Open In Colab

Data Types#

Lots of Data#

To get onto the task of cleaning our data, it is first important to know what type of data we have and the best tools for using it!

Let’s first look at how we bring our data into the python environment. We have worked mostly with pandas and will continue to do so! Pandas is actually built on top of another environment, numpy. At some point in our work we will need both!

Pandas#

Pandas is great for loading data. We have seen it handle csv, html and data from an sql call.
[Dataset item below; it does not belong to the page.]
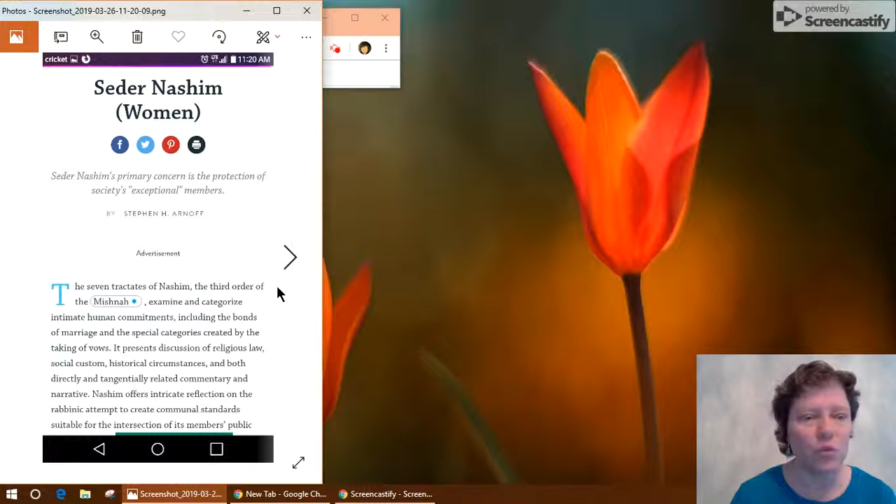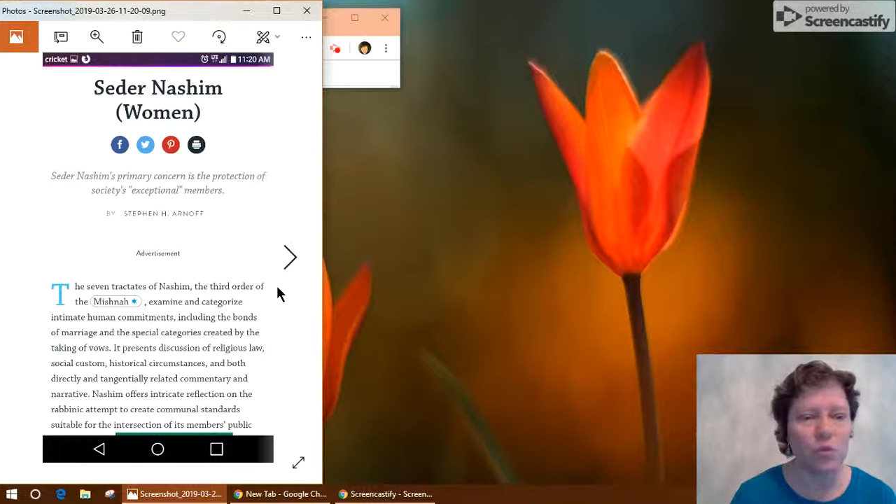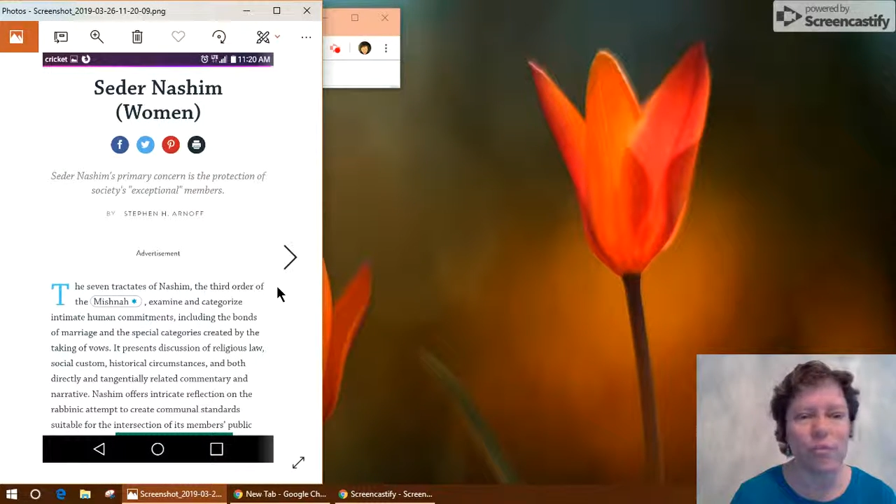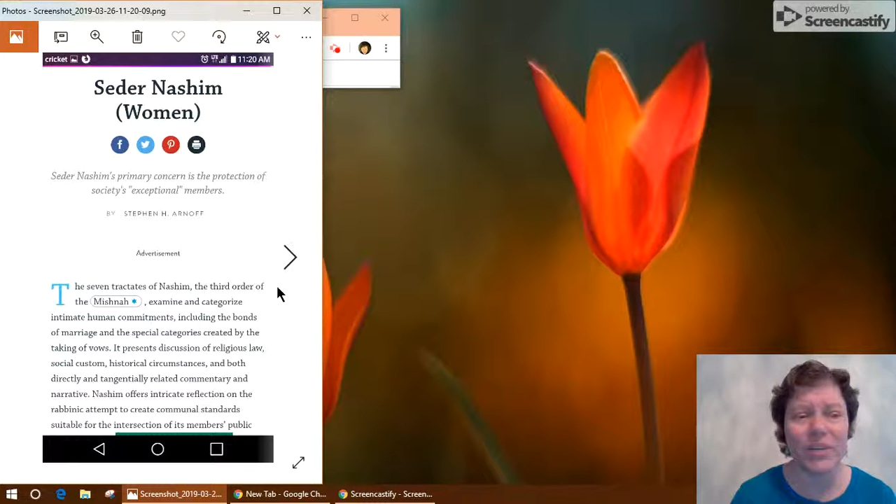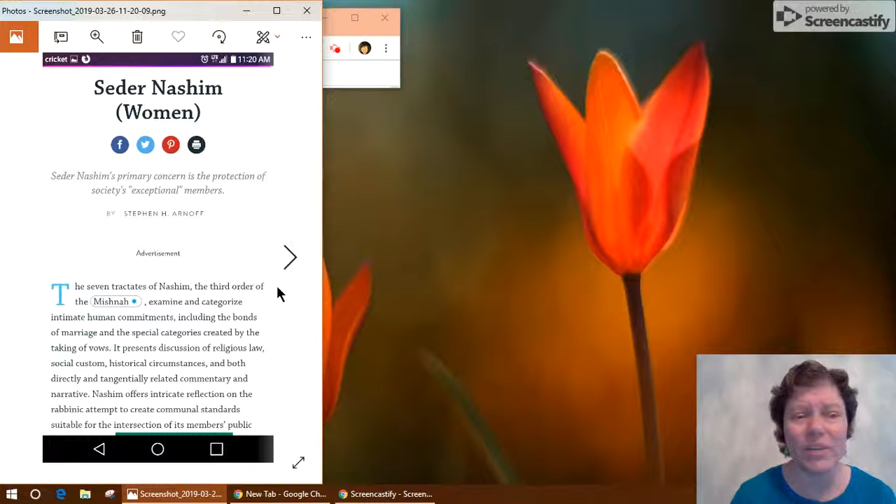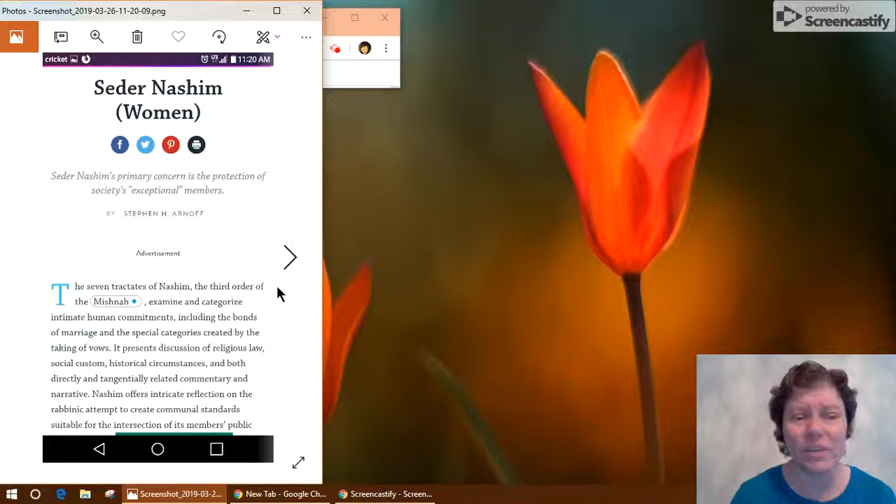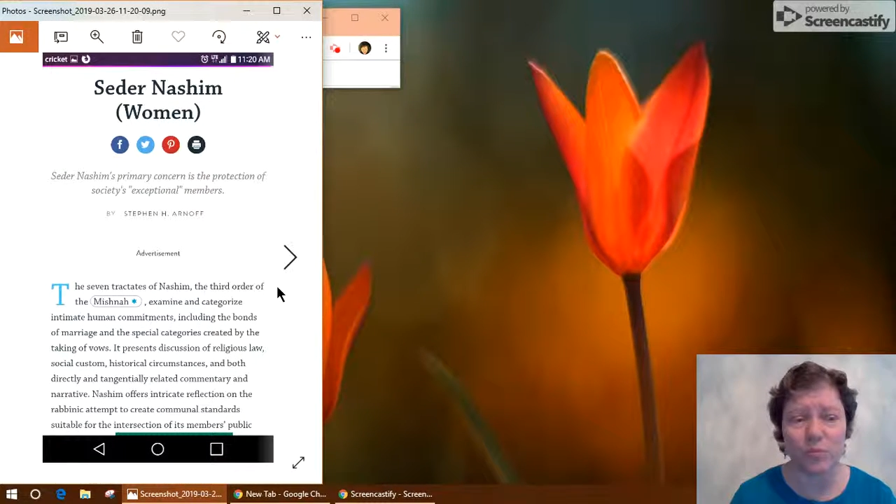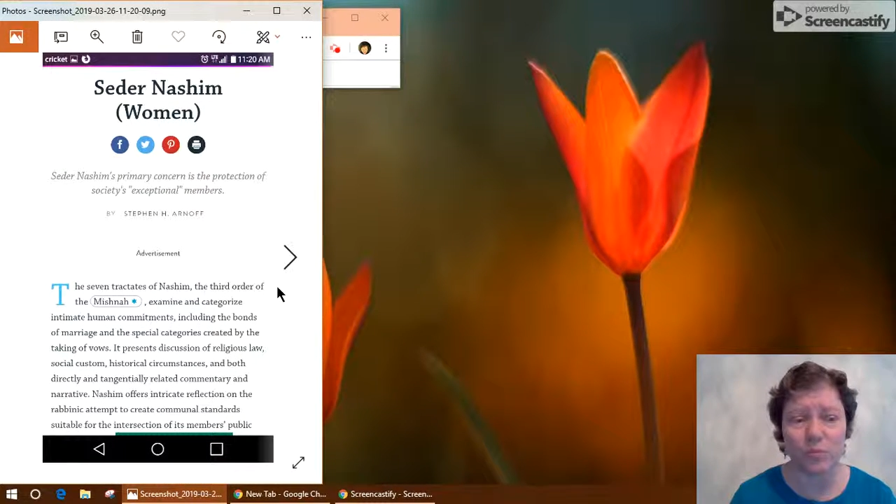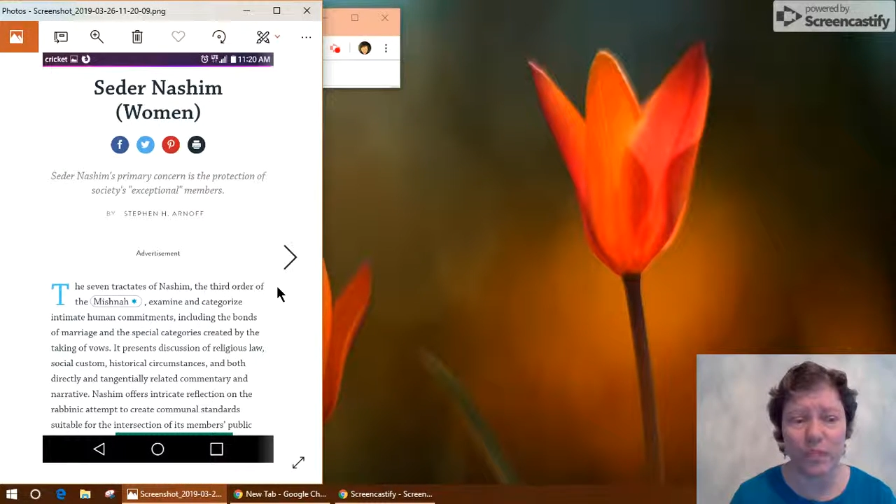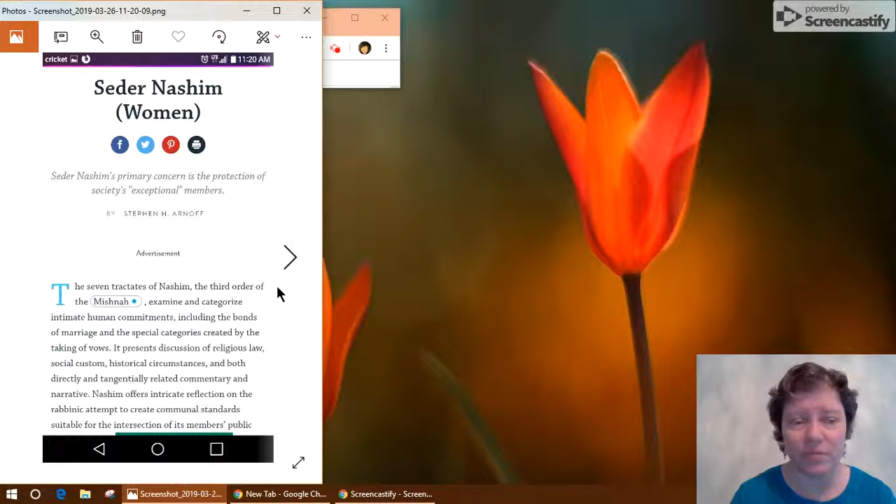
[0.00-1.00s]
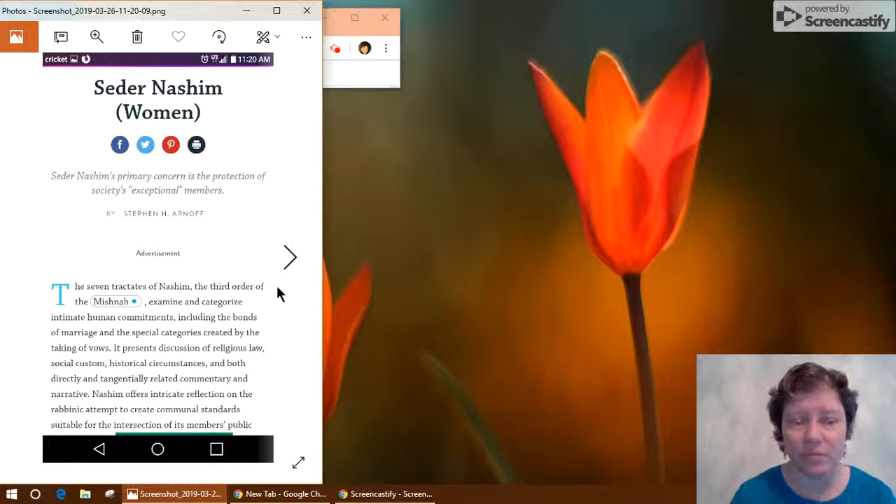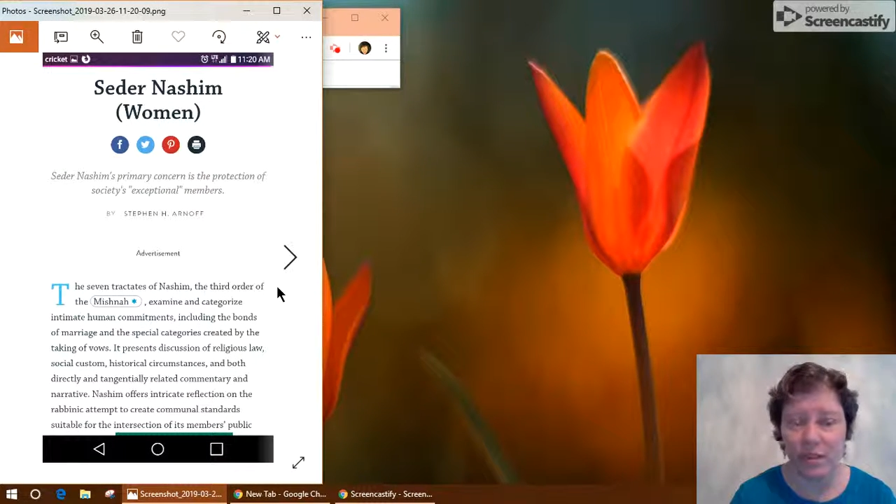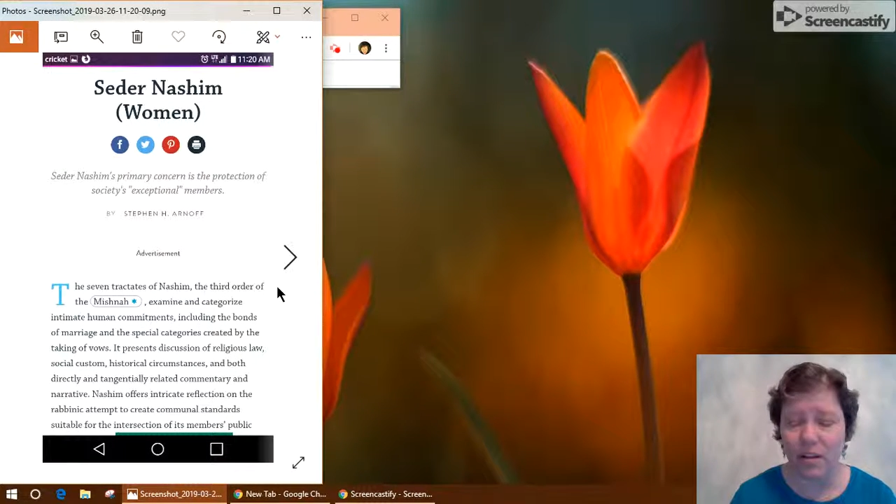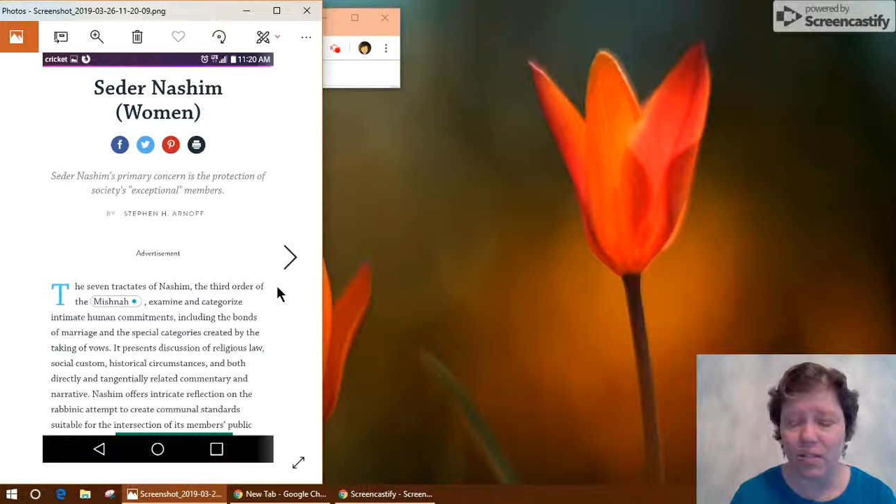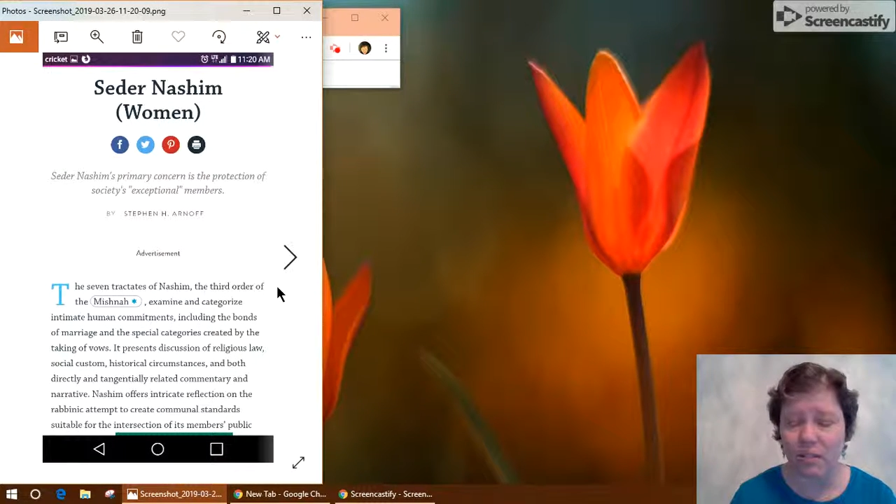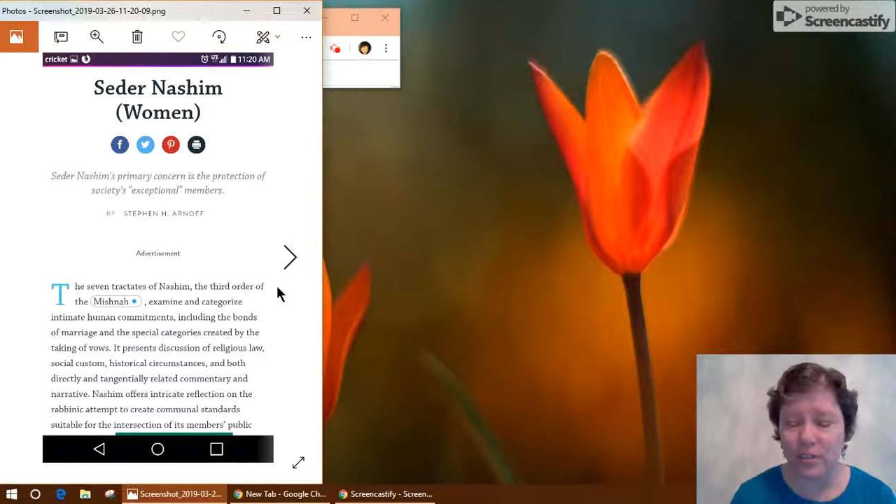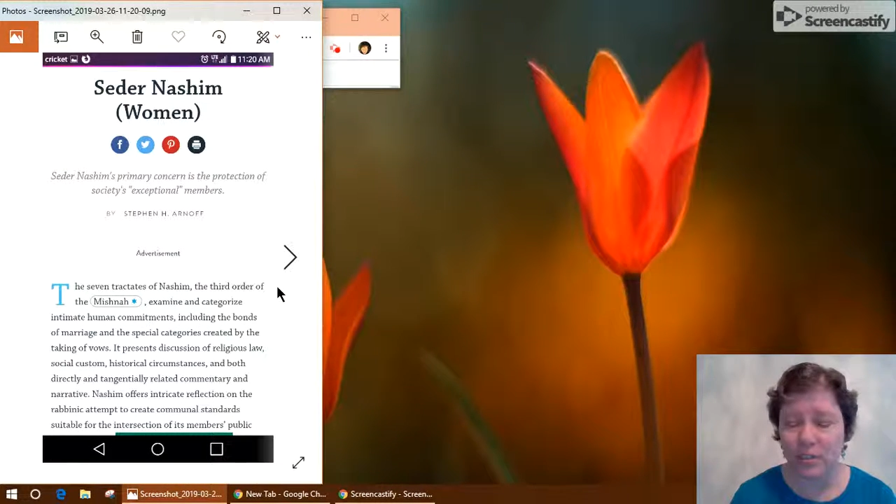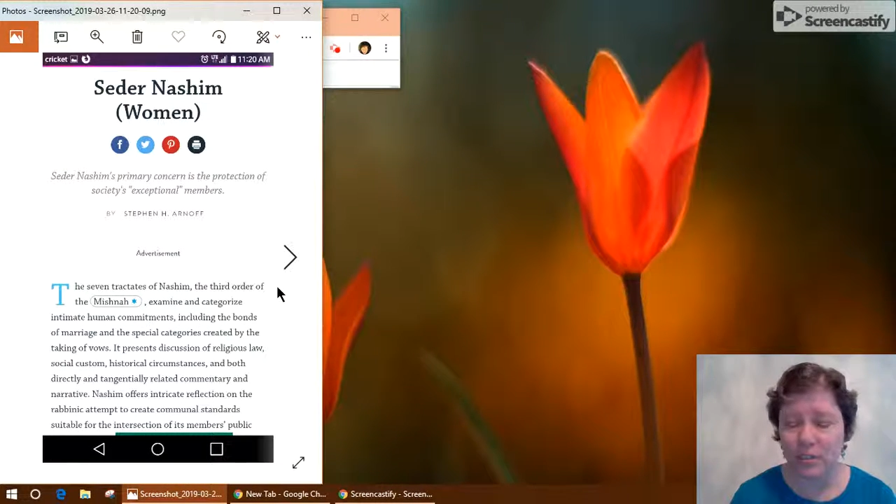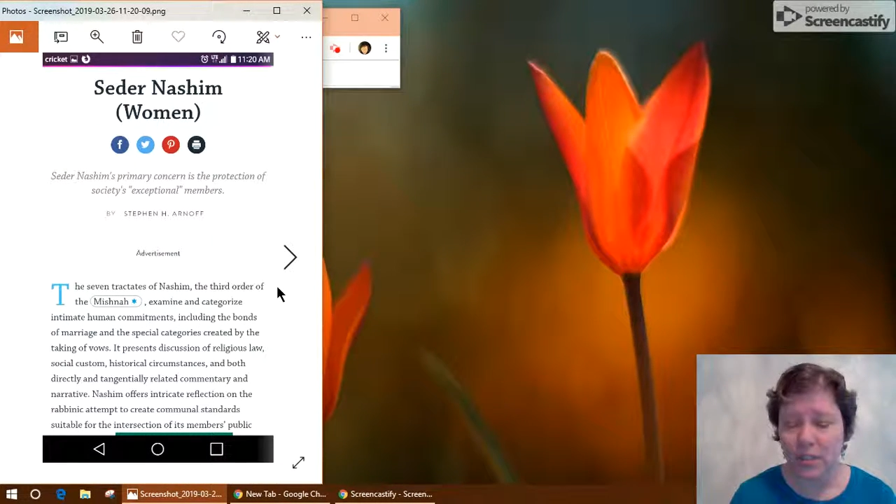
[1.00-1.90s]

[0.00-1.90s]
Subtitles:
Women need to be involved.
We can also load JSON and excel files.

DataFrame is the table environment we’ve used before and series is similar to a column.

You should use a pandas dataframe when your data contains categorical data.

Pandas is best when dealing with large datasets.

import pandas as pa

df = pa.read_csv('https://raw.githubusercontent.com/nurfnick/Data_Viz/main/Data_Sets/iris.csv')

df.head()
SepalLength SepalWidth PedalLength PedalWidth Class
0 5.1 3.5 1.4 0.2 Iris-setosa
1 4.9 3.0 1.4 0.2 Iris-setosa
2 4.7 3.2 1.3 0.2 Iris-setosa
3 4.6 3.1 1.5 0.2 Iris-setosa
4 5.0 3.6 1.4 0.2 Iris-setosa

Numpy#

The other important tool in python is numpy. It is the foundation of the pandas module but it has some limitations.

Numpy is excellent for higher dimensional data, stored as an array. Think multiple sheets in a excel spreadsheet, data that will not simply fit in a 2 dimensional array.

Numpy arrays can be accessed easily by there indicies, this is very ineffiecient in pandas.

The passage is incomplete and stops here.